HOW TO COMPLETE THIS TASK – Below are records with pictures in them; print them exactly, omitting the pictures.

----- RECORDS TO PROCESS

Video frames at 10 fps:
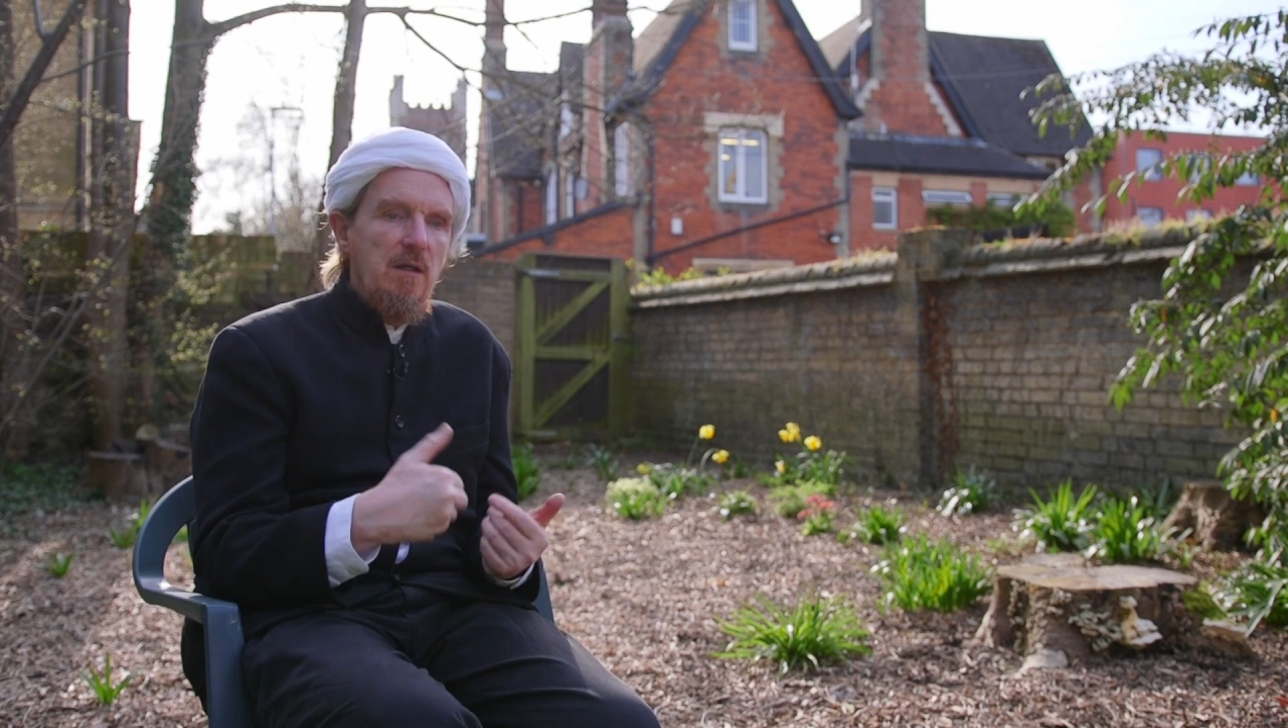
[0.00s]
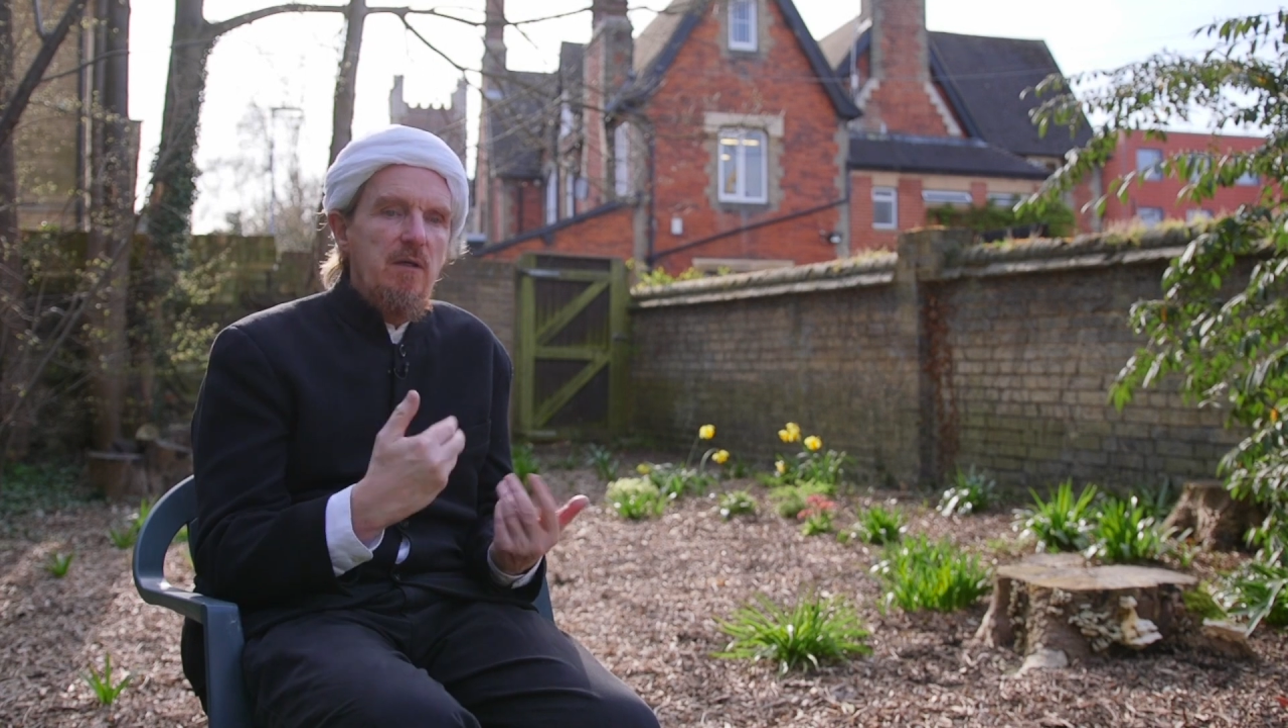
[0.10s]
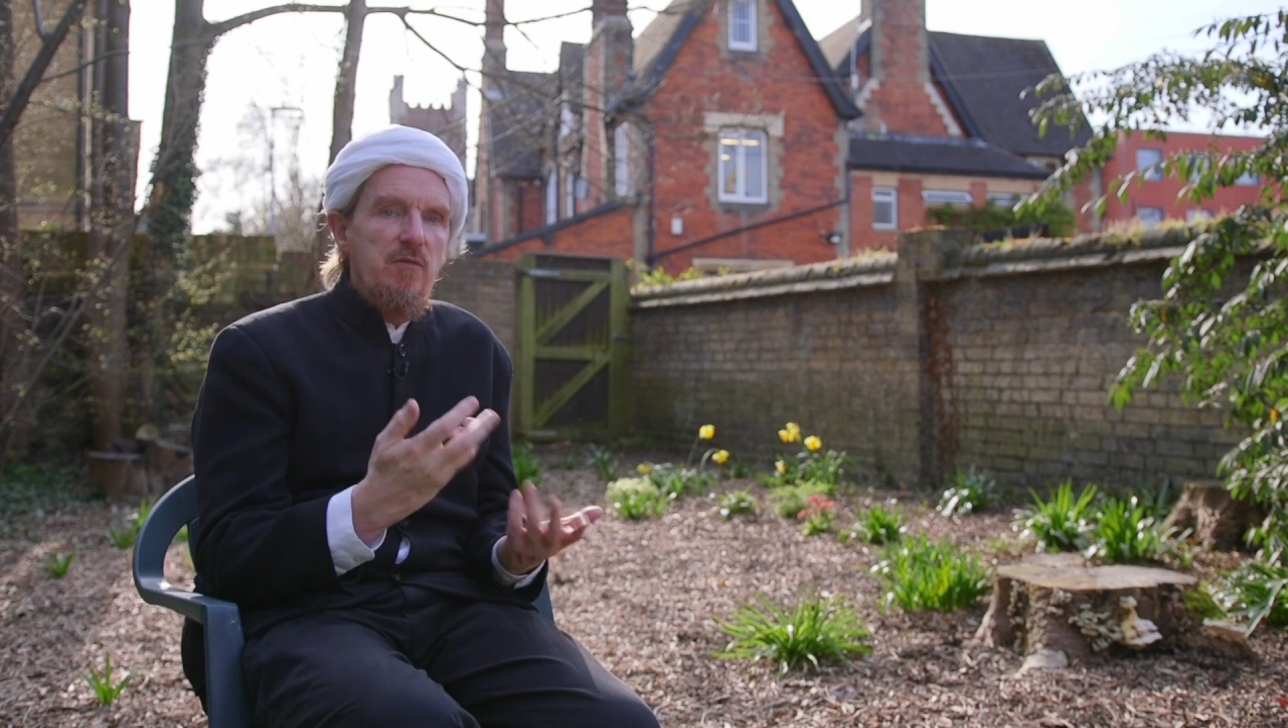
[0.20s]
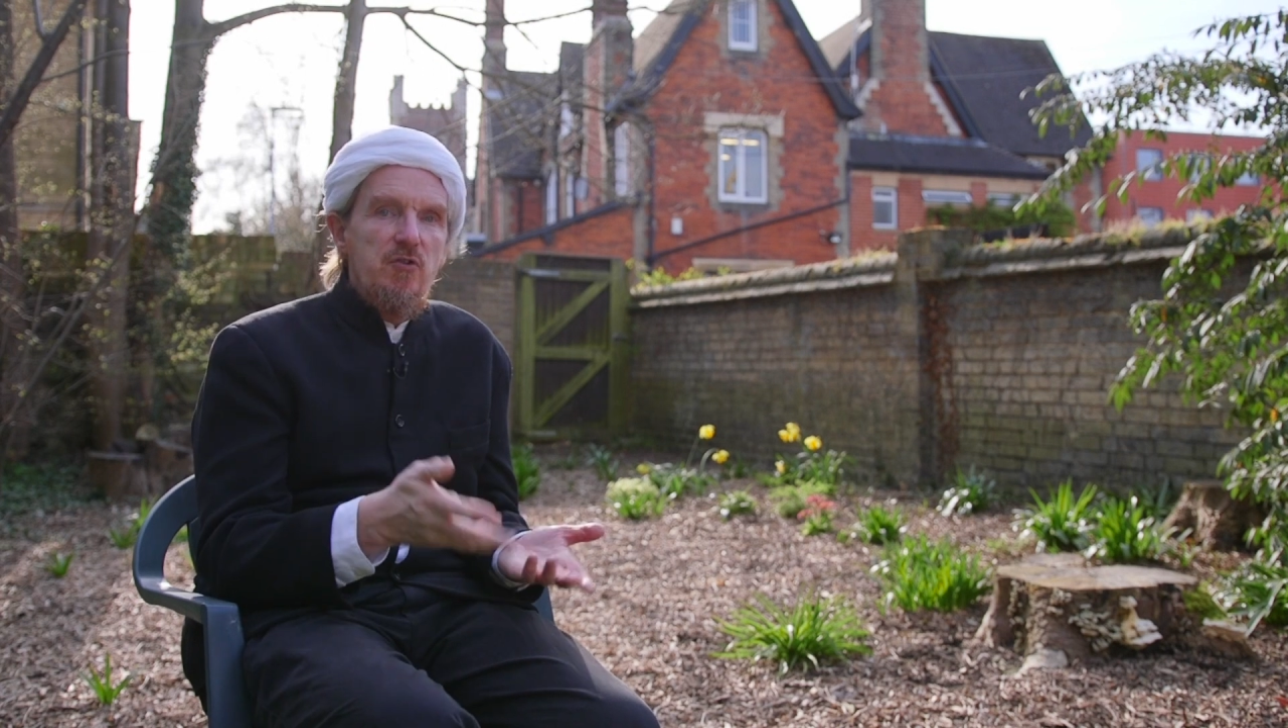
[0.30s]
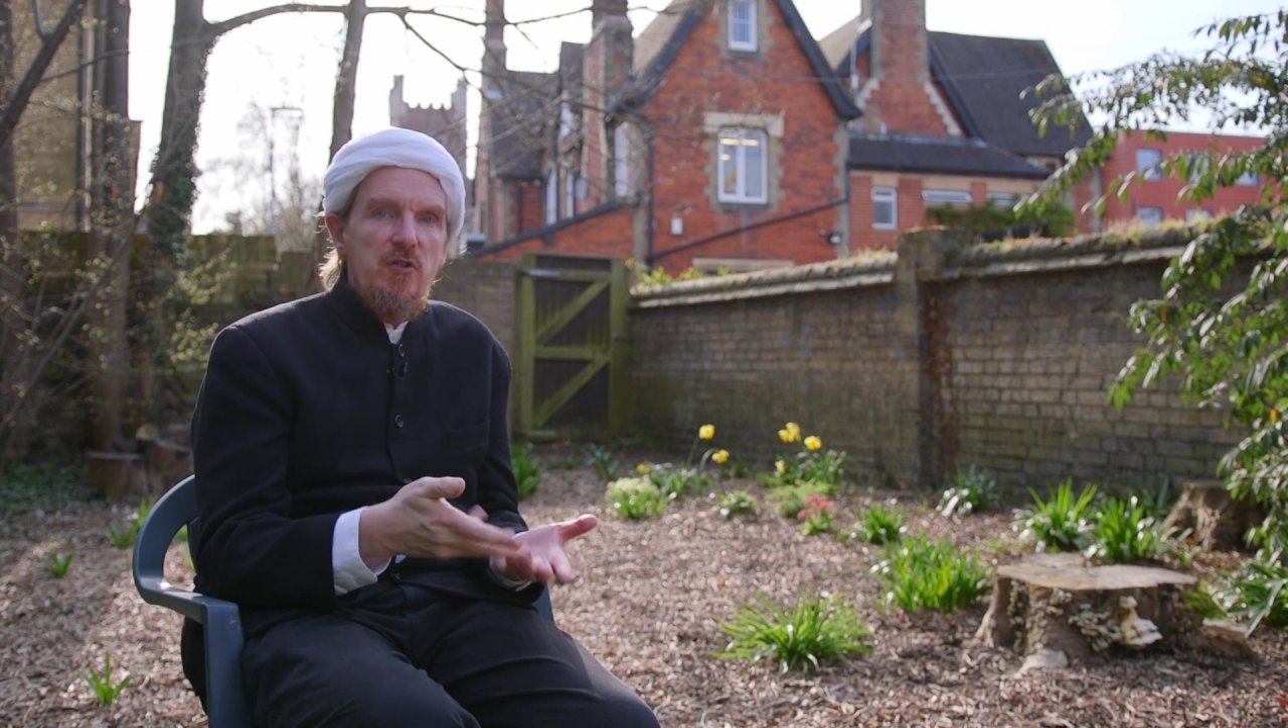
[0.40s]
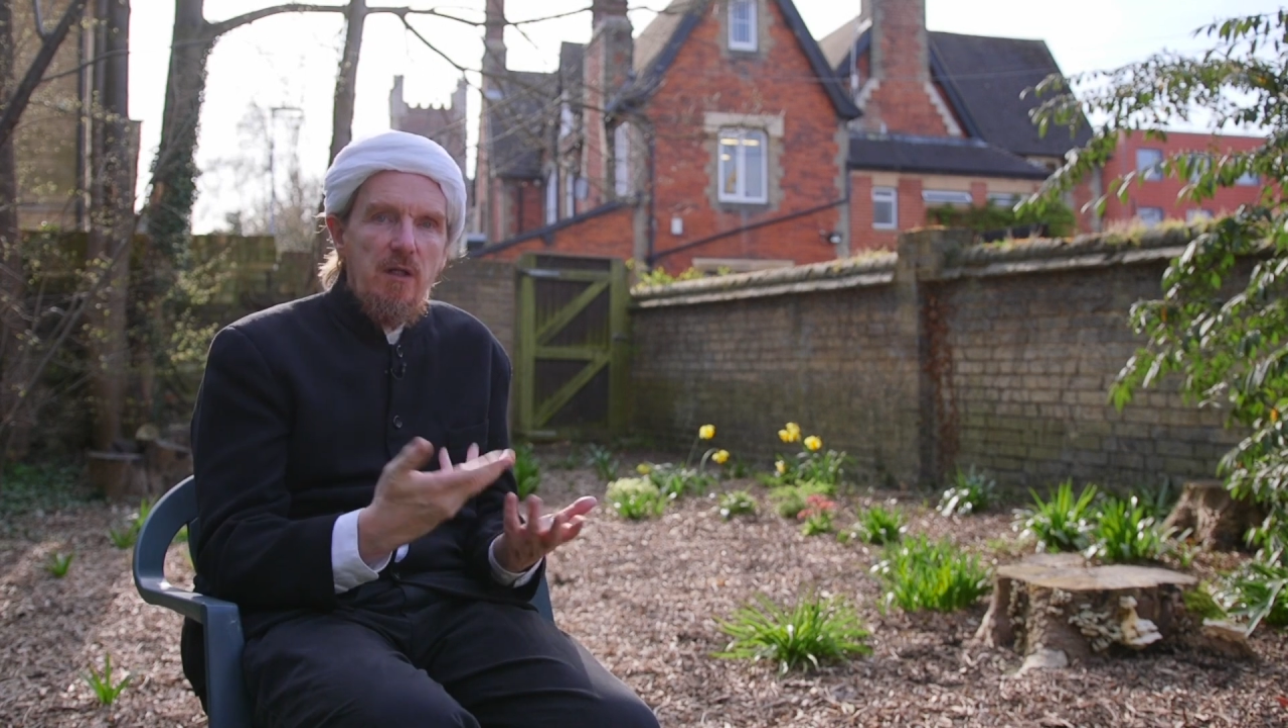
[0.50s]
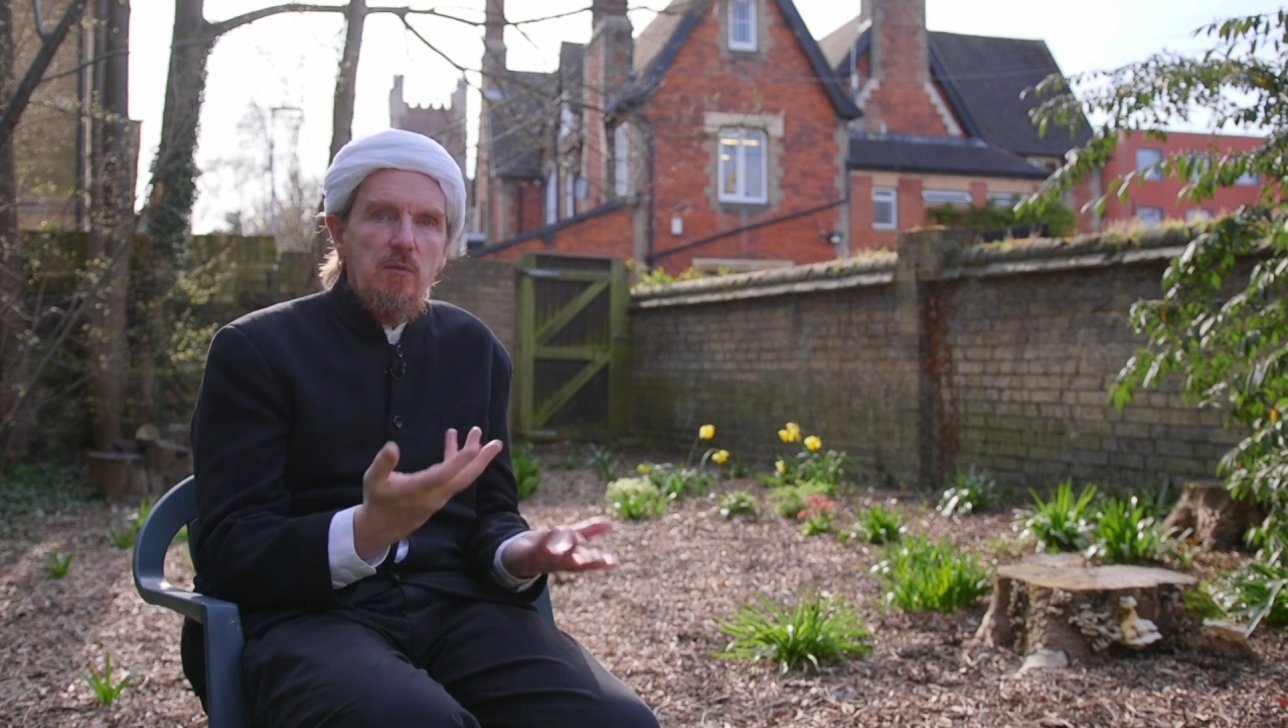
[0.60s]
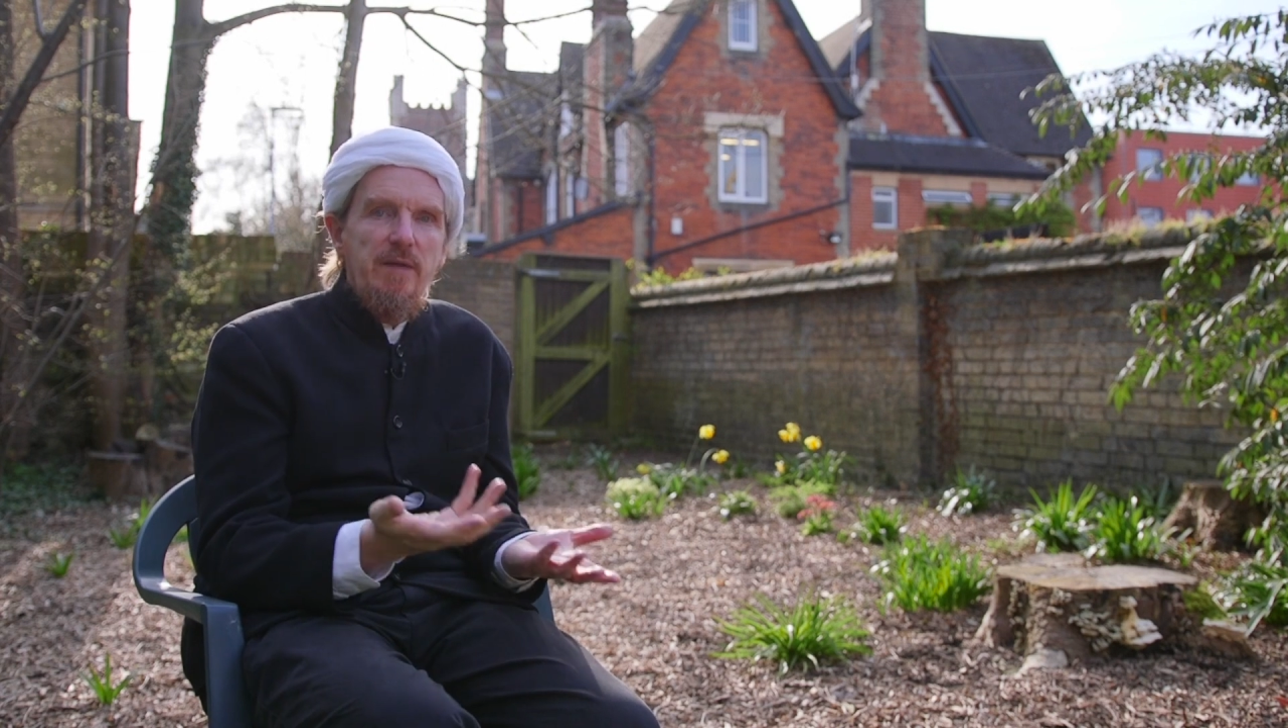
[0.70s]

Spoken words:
And the child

----------

YOUR SOLUTION –
Video frames at 10 fps:
[0.00s]
[0.10s]
[0.20s]
[0.30s]
[0.40s]
[0.50s]
[0.60s]
[0.70s]

Spoken words:
And the child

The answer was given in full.